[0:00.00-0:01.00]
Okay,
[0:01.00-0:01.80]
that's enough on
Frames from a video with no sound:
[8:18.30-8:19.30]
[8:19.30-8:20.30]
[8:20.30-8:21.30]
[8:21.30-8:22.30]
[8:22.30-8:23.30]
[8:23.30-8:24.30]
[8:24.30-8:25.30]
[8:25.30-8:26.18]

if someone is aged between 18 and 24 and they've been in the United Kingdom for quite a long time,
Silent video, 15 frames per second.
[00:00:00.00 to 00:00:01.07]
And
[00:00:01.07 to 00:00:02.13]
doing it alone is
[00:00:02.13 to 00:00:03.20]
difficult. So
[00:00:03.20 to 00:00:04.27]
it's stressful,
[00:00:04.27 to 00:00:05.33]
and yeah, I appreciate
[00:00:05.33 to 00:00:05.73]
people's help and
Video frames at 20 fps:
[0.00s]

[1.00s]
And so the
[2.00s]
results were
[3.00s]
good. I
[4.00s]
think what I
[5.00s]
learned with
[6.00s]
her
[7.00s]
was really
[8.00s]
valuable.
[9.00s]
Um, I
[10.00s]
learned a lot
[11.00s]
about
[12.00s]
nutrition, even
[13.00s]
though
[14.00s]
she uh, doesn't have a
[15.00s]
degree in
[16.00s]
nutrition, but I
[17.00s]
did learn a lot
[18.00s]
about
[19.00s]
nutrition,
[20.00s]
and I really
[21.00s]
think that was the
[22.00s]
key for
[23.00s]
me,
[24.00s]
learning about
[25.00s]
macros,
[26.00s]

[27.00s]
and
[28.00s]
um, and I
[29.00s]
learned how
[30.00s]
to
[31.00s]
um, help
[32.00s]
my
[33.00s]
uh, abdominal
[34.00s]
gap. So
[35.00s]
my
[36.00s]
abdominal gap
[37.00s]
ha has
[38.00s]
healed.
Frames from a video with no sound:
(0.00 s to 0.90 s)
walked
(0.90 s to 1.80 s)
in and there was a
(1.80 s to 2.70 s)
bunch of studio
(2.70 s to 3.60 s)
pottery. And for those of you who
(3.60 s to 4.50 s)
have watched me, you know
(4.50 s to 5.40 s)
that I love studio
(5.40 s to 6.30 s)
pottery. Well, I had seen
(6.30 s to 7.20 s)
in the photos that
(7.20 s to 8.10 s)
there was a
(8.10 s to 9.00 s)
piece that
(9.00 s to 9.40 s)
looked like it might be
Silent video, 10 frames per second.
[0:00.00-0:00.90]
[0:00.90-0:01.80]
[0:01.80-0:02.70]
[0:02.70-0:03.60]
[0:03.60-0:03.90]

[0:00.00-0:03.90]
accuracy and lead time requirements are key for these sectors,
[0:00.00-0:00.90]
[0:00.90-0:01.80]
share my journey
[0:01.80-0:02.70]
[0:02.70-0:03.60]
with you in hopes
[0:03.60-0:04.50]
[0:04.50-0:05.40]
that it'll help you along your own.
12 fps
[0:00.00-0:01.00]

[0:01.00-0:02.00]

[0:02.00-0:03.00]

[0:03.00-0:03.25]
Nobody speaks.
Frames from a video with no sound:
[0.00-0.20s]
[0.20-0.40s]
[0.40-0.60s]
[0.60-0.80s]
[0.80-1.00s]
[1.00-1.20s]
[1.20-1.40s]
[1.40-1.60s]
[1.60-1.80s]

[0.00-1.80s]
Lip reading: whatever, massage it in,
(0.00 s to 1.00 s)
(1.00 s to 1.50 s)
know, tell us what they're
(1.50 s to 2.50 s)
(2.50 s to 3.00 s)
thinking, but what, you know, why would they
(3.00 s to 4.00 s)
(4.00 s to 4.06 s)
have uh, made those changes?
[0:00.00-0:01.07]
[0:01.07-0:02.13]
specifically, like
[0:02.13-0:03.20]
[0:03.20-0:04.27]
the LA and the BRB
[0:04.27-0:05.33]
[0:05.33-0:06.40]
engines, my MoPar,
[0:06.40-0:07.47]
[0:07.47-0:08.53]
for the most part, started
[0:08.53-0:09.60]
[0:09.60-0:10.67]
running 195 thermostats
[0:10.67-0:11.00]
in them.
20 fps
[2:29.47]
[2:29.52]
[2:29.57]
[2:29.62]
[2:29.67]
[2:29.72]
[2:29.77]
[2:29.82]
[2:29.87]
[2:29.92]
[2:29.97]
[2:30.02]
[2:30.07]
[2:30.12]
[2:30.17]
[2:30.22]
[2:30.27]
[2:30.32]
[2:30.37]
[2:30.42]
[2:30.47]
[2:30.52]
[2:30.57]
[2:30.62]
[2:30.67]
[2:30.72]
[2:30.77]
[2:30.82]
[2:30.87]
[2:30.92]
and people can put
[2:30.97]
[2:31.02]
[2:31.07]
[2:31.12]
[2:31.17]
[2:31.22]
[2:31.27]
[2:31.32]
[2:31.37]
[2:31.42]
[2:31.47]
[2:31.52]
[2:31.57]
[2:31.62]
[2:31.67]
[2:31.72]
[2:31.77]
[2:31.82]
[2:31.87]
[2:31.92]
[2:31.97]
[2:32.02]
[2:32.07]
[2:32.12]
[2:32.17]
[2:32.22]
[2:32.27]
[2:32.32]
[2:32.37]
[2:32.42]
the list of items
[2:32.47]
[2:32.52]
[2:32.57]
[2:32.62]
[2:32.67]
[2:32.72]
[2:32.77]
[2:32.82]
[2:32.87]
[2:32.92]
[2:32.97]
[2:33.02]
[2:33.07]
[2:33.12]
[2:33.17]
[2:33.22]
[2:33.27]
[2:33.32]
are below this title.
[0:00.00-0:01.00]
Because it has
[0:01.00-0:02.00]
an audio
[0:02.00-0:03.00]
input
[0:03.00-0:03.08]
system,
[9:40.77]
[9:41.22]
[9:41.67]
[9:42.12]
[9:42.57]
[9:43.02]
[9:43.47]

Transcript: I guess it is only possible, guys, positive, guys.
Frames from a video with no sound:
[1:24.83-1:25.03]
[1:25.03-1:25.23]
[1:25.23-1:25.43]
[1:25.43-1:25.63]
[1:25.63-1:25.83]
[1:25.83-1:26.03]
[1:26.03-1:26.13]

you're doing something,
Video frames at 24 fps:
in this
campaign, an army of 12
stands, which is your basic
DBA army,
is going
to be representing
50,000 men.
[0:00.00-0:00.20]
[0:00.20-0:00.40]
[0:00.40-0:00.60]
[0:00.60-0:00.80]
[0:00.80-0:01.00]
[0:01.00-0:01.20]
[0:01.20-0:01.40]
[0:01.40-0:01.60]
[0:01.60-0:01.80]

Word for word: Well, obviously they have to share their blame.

## YOUR ASSIGNMENT:
Transcription of the entire listing, word for word, is required.

## OUTPUT FOR THIS TASK:
[0:00.00-0:01.00]
Okay,
[0:01.00-0:01.80]
that's enough on
Frames from a video with no sound:
[8:18.30-8:19.30]
[8:19.30-8:20.30]
[8:20.30-8:21.30]
[8:21.30-8:22.30]
[8:22.30-8:23.30]
[8:23.30-8:24.30]
[8:24.30-8:25.30]
[8:25.30-8:26.18]

if someone is aged between 18 and 24 and they've been in the United Kingdom for quite a long time,
Silent video, 15 frames per second.
[00:00:00.00 to 00:00:01.07]
And
[00:00:01.07 to 00:00:02.13]
doing it alone is
[00:00:02.13 to 00:00:03.20]
difficult. So
[00:00:03.20 to 00:00:04.27]
it's stressful,
[00:00:04.27 to 00:00:05.33]
and yeah, I appreciate
[00:00:05.33 to 00:00:05.73]
people's help and
Video frames at 20 fps:
[0.00s]

[1.00s]
And so the
[2.00s]
results were
[3.00s]
good. I
[4.00s]
think what I
[5.00s]
learned with
[6.00s]
her
[7.00s]
was really
[8.00s]
valuable.
[9.00s]
Um, I
[10.00s]
learned a lot
[11.00s]
about
[12.00s]
nutrition, even
[13.00s]
though
[14.00s]
she uh, doesn't have a
[15.00s]
degree in
[16.00s]
nutrition, but I
[17.00s]
did learn a lot
[18.00s]
about
[19.00s]
nutrition,
[20.00s]
and I really
[21.00s]
think that was the
[22.00s]
key for
[23.00s]
me,
[24.00s]
learning about
[25.00s]
macros,
[26.00s]

[27.00s]
and
[28.00s]
um, and I
[29.00s]
learned how
[30.00s]
to
[31.00s]
um, help
[32.00s]
my
[33.00s]
uh, abdominal
[34.00s]
gap. So
[35.00s]
my
[36.00s]
abdominal gap
[37.00s]
ha has
[38.00s]
healed.
Frames from a video with no sound:
(0.00 s to 0.90 s)
walked
(0.90 s to 1.80 s)
in and there was a
(1.80 s to 2.70 s)
bunch of studio
(2.70 s to 3.60 s)
pottery. And for those of you who
(3.60 s to 4.50 s)
have watched me, you know
(4.50 s to 5.40 s)
that I love studio
(5.40 s to 6.30 s)
pottery. Well, I had seen
(6.30 s to 7.20 s)
in the photos that
(7.20 s to 8.10 s)
there was a
(8.10 s to 9.00 s)
piece that
(9.00 s to 9.40 s)
looked like it might be
Silent video, 10 frames per second.
[0:00.00-0:00.90]
[0:00.90-0:01.80]
[0:01.80-0:02.70]
[0:02.70-0:03.60]
[0:03.60-0:03.90]

[0:00.00-0:03.90]
accuracy and lead time requirements are key for these sectors,
[0:00.00-0:00.90]
[0:00.90-0:01.80]
share my journey
[0:01.80-0:02.70]
[0:02.70-0:03.60]
with you in hopes
[0:03.60-0:04.50]
[0:04.50-0:05.40]
that it'll help you along your own.
12 fps
[0:00.00-0:01.00]

[0:01.00-0:02.00]

[0:02.00-0:03.00]

[0:03.00-0:03.25]
Nobody speaks.
Frames from a video with no sound:
[0.00-0.20s]
[0.20-0.40s]
[0.40-0.60s]
[0.60-0.80s]
[0.80-1.00s]
[1.00-1.20s]
[1.20-1.40s]
[1.40-1.60s]
[1.60-1.80s]

[0.00-1.80s]
Lip reading: whatever, massage it in,
(0.00 s to 1.00 s)
(1.00 s to 1.50 s)
know, tell us what they're
(1.50 s to 2.50 s)
(2.50 s to 3.00 s)
thinking, but what, you know, why would they
(3.00 s to 4.00 s)
(4.00 s to 4.06 s)
have uh, made those changes?
[0:00.00-0:01.07]
[0:01.07-0:02.13]
specifically, like
[0:02.13-0:03.20]
[0:03.20-0:04.27]
the LA and the BRB
[0:04.27-0:05.33]
[0:05.33-0:06.40]
engines, my MoPar,
[0:06.40-0:07.47]
[0:07.47-0:08.53]
for the most part, started
[0:08.53-0:09.60]
[0:09.60-0:10.67]
running 195 thermostats
[0:10.67-0:11.00]
in them.
20 fps
[2:29.47]
[2:29.52]
[2:29.57]
[2:29.62]
[2:29.67]
[2:29.72]
[2:29.77]
[2:29.82]
[2:29.87]
[2:29.92]
[2:29.97]
[2:30.02]
[2:30.07]
[2:30.12]
[2:30.17]
[2:30.22]
[2:30.27]
[2:30.32]
[2:30.37]
[2:30.42]
[2:30.47]
[2:30.52]
[2:30.57]
[2:30.62]
[2:30.67]
[2:30.72]
[2:30.77]
[2:30.82]
[2:30.87]
[2:30.92]
and people can put
[2:30.97]
[2:31.02]
[2:31.07]
[2:31.12]
[2:31.17]
[2:31.22]
[2:31.27]
[2:31.32]
[2:31.37]
[2:31.42]
[2:31.47]
[2:31.52]
[2:31.57]
[2:31.62]
[2:31.67]
[2:31.72]
[2:31.77]
[2:31.82]
[2:31.87]
[2:31.92]
[2:31.97]
[2:32.02]
[2:32.07]
[2:32.12]
[2:32.17]
[2:32.22]
[2:32.27]
[2:32.32]
[2:32.37]
[2:32.42]
the list of items
[2:32.47]
[2:32.52]
[2:32.57]
[2:32.62]
[2:32.67]
[2:32.72]
[2:32.77]
[2:32.82]
[2:32.87]
[2:32.92]
[2:32.97]
[2:33.02]
[2:33.07]
[2:33.12]
[2:33.17]
[2:33.22]
[2:33.27]
[2:33.32]
are below this title.
[0:00.00-0:01.00]
Because it has
[0:01.00-0:02.00]
an audio
[0:02.00-0:03.00]
input
[0:03.00-0:03.08]
system,
[9:40.77]
[9:41.22]
[9:41.67]
[9:42.12]
[9:42.57]
[9:43.02]
[9:43.47]

Transcript: I guess it is only possible, guys, positive, guys.
Frames from a video with no sound:
[1:24.83-1:25.03]
[1:25.03-1:25.23]
[1:25.23-1:25.43]
[1:25.43-1:25.63]
[1:25.63-1:25.83]
[1:25.83-1:26.03]
[1:26.03-1:26.13]

you're doing something,
Video frames at 24 fps:
in this
campaign, an army of 12
stands, which is your basic
DBA army,
is going
to be representing
50,000 men.
[0:00.00-0:00.20]
[0:00.20-0:00.40]
[0:00.40-0:00.60]
[0:00.60-0:00.80]
[0:00.80-0:01.00]
[0:01.00-0:01.20]
[0:01.20-0:01.40]
[0:01.40-0:01.60]
[0:01.60-0:01.80]

Word for word: Well, obviously they have to share their blame.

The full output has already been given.